Could you please retype all of the records exactly, skipping any pictures?
*** THE INPUT
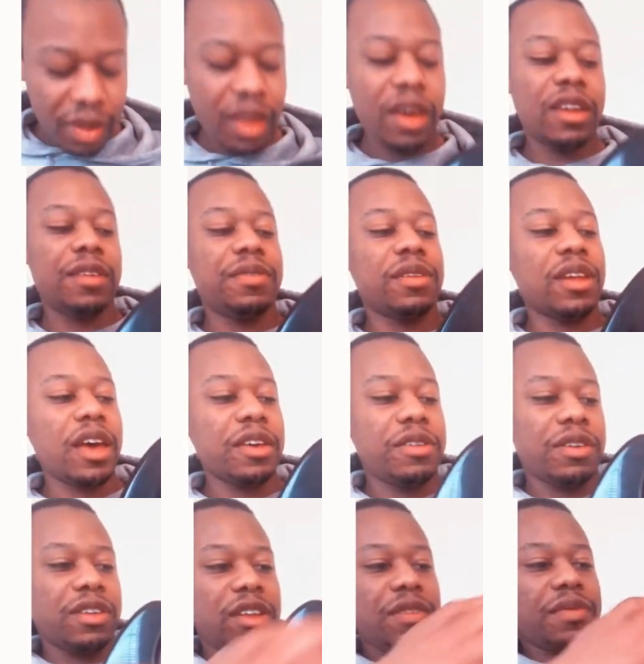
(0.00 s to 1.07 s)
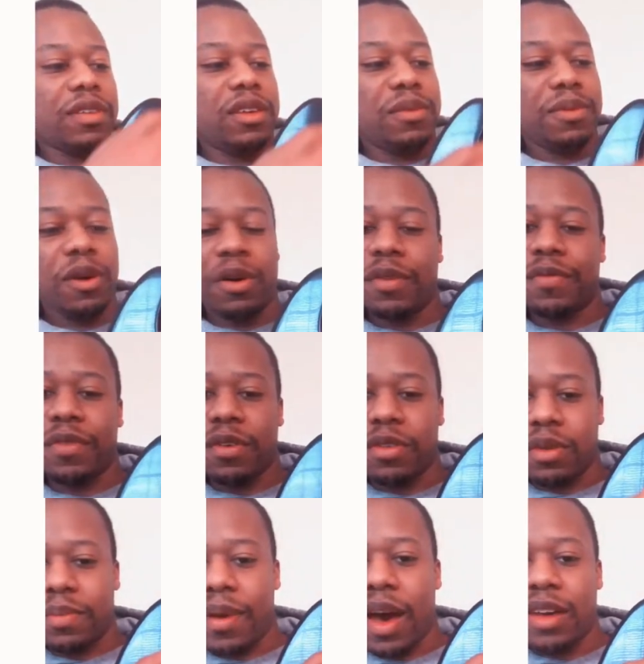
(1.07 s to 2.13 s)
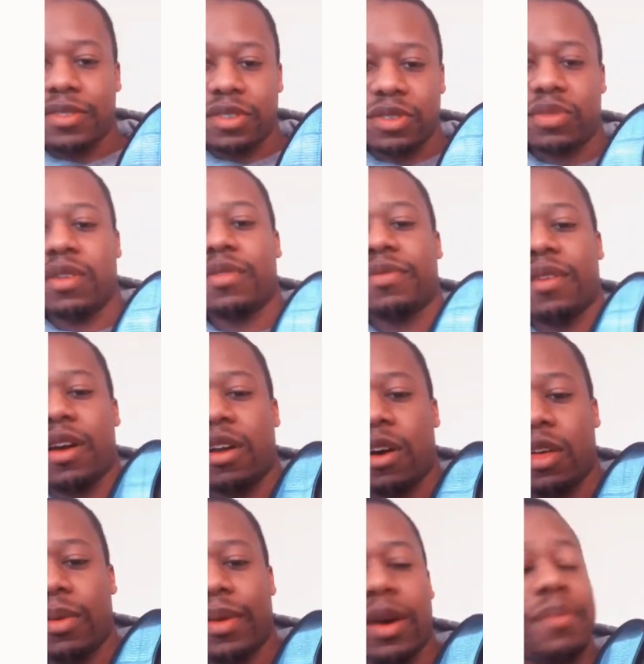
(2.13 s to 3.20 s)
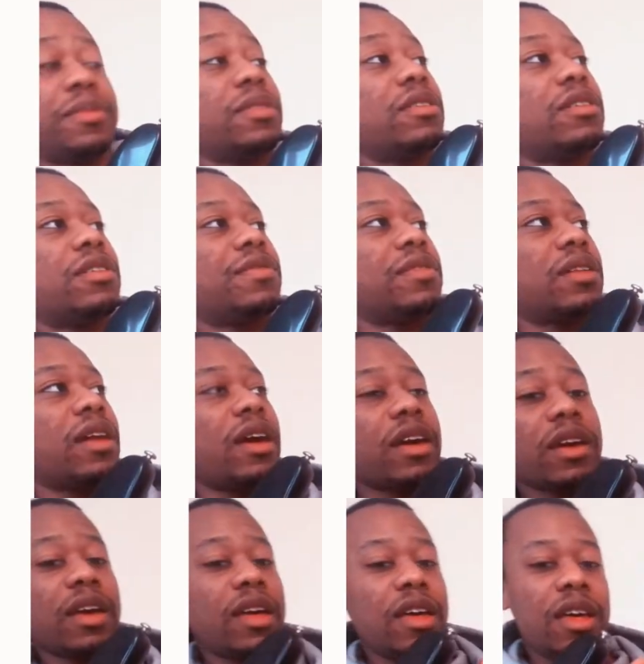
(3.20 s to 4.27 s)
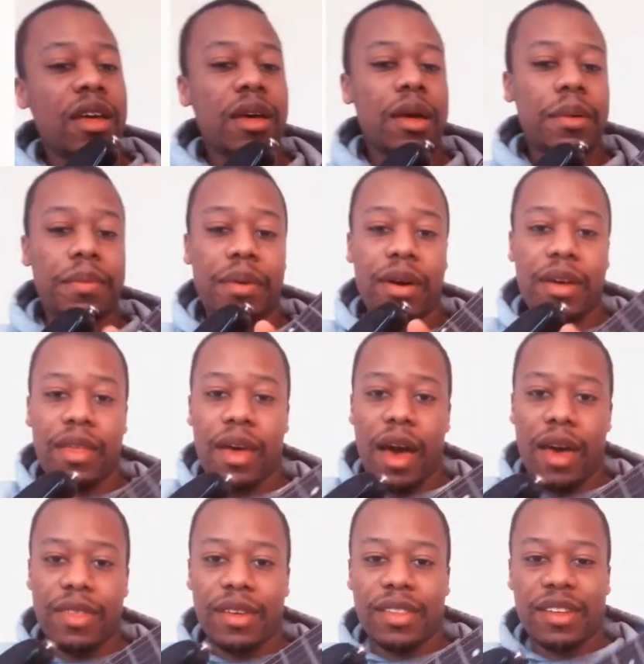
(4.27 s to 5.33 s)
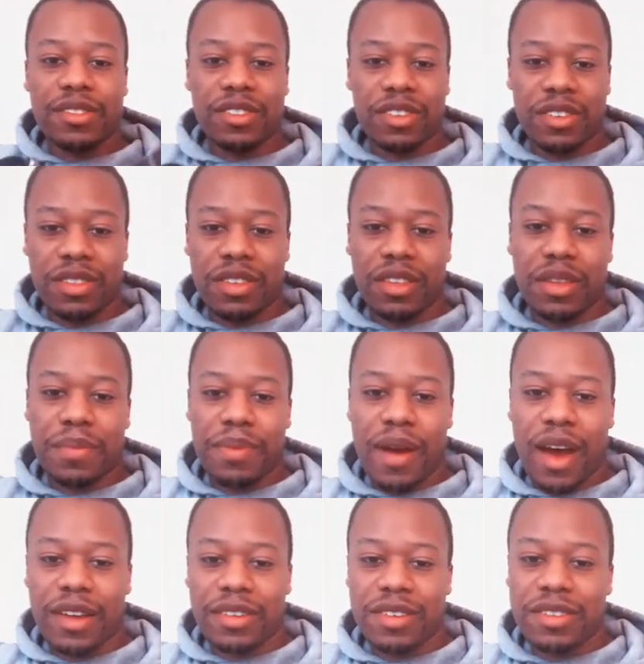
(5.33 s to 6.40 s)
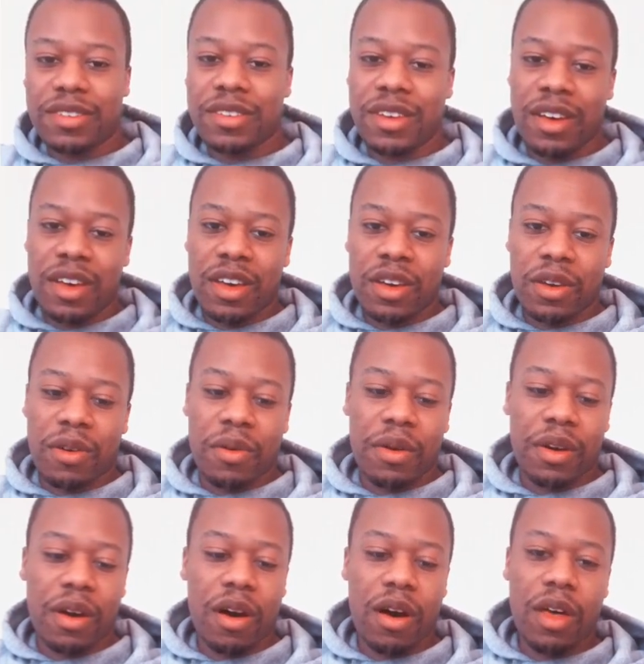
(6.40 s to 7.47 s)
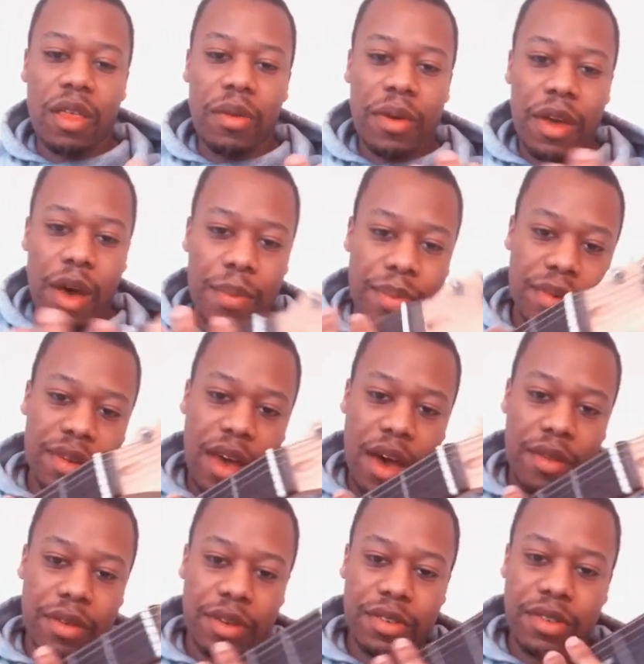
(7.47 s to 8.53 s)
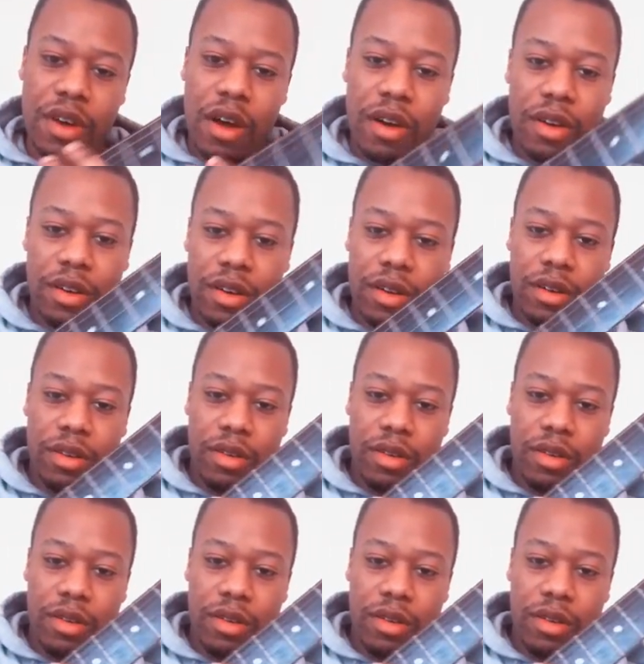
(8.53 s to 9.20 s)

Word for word: And if you like, you can even keep going further past the 12th fret all the way up to here if you like. But I think that's a good thing to practice, going all the way up and down the guitar here.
******
OUTPUT OF THE TASK:
(0.00 s to 1.07 s)
(1.07 s to 2.13 s)
(2.13 s to 3.20 s)
(3.20 s to 4.27 s)
(4.27 s to 5.33 s)
(5.33 s to 6.40 s)
(6.40 s to 7.47 s)
(7.47 s to 8.53 s)
(8.53 s to 9.20 s)

Word for word: And if you like, you can even keep going further past the 12th fret all the way up to here if you like. But I think that's a good thing to practice, going all the way up and down the guitar here.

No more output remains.